3D-printing furniture is fine and all. Until the day they figure out a way to melt wood, extrude it from a nozzle, and harden it again, though, it remains far from a satisfying solution. If you want a way to quickly fabricate wooden items, we doubt there’s anything more efficient than Wood-Skin.
First introduced three years ago, Wood-Skin creates sheets of wood that can bend into any polygonal shape. That’s right, it’s malleable wood. Well, it’s not exactly pure wood. Instead, it’s a composite material consisting of two layers of wood that sandwiches a layer of strong yet flexible synthetic textile.
Wood-Skin’s wooden layers aren’t simple flat slabs, either. Instead, they are milled with repeating geometric patterns that create creases to allow certain sections of the wood to easily fold, all while retaining the wood’s strength.

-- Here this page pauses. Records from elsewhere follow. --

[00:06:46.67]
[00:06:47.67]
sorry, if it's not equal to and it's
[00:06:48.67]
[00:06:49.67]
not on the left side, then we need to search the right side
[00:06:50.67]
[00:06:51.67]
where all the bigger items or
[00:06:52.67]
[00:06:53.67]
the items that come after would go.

To build a piece of furniture, you simply take a sheet, fold it to create the furniture’s shape, and you’re done, facilitating a fabrication process that’s simpler than anything before it.
Clients can buy sheets of Wood-Skin in two standard sizes (2,500 x 1,250 mm and 3,050 x 1,525 mm) using birch plywood in their choice of thickness (from 4 mm up to 30 mm). Types and sizes of patterns can be specified, too (standard are triangular 50, 100, and 150 mm, although they’ll accept other requests), as well as mixed patterns for those who have a clear idea of the kind of furniture they’re building. The team is also developing a 3D modeling software, which will let you design a piece of furniture, then suggest the exact configuration of Wood-Skin sheet that you will need to build it.
Pricing for Wood-Skin starts at €230 per square meter.